Regina Pazvakavambwa
By Regina Pazvakavambwa, ITWeb portals journalist.
Barcelona, 15 Nov 2017
Yan Lida, president of Huawei Enterprise Business Group.
Yan Lida, president of Huawei Enterprise Business Group.

Huawei has unveiled a smart city management platform to enable converged management of smart cities at the 7th Smart City World Congress under way in Barcelona.

According to the company, the Intelligent Operation Centre (IOC) solution functions as the "brain" of a smart city, connecting the digital and physical worlds.

City management is evolving from traditional vertical administration modes to a new mode that centres on convergence and sharing, says Huawei. IOC plays a core role in converged smart city management - helping city management personnel to share data and services, it adds.
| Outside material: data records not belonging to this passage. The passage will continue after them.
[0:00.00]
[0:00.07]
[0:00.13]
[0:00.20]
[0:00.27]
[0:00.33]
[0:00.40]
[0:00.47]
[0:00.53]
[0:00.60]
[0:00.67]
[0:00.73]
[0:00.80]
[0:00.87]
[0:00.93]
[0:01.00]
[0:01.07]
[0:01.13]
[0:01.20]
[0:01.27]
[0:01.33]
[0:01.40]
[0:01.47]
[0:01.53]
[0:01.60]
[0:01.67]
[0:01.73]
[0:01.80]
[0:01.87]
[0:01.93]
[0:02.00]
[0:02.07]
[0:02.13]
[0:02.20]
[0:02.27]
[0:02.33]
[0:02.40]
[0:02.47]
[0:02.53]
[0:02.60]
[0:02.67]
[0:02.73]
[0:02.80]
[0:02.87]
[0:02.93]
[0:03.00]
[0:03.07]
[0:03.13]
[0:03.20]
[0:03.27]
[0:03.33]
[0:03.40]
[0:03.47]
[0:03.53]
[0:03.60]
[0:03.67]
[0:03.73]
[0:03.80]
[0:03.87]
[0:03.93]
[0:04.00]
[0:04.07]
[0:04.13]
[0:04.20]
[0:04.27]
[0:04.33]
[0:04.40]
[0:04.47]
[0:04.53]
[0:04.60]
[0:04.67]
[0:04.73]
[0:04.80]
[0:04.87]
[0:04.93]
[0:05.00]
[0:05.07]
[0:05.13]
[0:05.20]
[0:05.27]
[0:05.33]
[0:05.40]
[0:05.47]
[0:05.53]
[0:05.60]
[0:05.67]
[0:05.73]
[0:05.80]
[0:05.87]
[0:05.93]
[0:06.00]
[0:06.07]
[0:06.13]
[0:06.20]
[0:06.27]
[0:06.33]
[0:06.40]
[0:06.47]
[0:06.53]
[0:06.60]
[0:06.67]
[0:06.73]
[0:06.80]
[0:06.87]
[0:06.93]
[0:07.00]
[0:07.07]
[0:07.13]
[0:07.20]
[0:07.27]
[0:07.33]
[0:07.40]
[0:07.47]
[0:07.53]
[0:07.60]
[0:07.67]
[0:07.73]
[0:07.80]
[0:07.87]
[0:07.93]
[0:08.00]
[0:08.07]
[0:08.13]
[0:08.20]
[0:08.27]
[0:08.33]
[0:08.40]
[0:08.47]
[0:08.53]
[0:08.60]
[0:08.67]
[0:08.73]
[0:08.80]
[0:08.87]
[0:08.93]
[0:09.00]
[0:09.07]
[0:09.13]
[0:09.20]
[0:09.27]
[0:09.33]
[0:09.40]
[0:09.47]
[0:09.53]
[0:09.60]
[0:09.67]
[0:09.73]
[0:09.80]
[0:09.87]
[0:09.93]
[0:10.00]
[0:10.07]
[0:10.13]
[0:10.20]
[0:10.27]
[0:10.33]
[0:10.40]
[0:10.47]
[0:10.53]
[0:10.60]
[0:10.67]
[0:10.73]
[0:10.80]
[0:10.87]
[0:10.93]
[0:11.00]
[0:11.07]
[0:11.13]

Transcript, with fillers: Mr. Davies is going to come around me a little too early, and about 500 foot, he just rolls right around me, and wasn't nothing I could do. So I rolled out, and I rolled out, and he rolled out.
The platform leverages new technologies such as cloud computing, Internet of things, ultra-broadband, big data and artificial intelligence to close the monitoring-alarm-decision-execution loop, said Zheng Zhibin, general manager of the smart city solution department for Huawei.

Zhibin said the IOC uses IOT sensors to collect data from the physical world and sends data to the digital world for analysis. City management personnel then make decisions based on the analysis results, bringing data back to the physical world in smart actions to close the loop, he added.

The platform acts like a brain and central nervous system for smart cities, integrating and interconnecting information and processes, says Yan Lida, president of Huawei Enterprise Business Group.

The key to smartness is open technology infrastructure and a unified platform that can keep up with the relentless supply of data from tens of thousands of diverse systems and data formats, such as video, image and text, he added.

Lida pointed out that becoming a smart city involves the digital transformation of a city to address challenges in the physical world. By aggregating and sharing information across city agencies, the IOC solution will help city leaders prevent and respond quickly to fast-changing events, he added.

This demands data-driven systems that combine management and Internet of things data to help authorities manage the city and enable the physical and digital worlds to be integrated, said Lida.

Smart cities are ultimately about solving real world problems by leveraging digital technologies, he added.

"We will continue to work together with our ecosystem of partners to create designs addressing city administrators' needs and achieving the ultimate goals of a smart city - to enable good governance, promote industry development and deliver benefits for the people."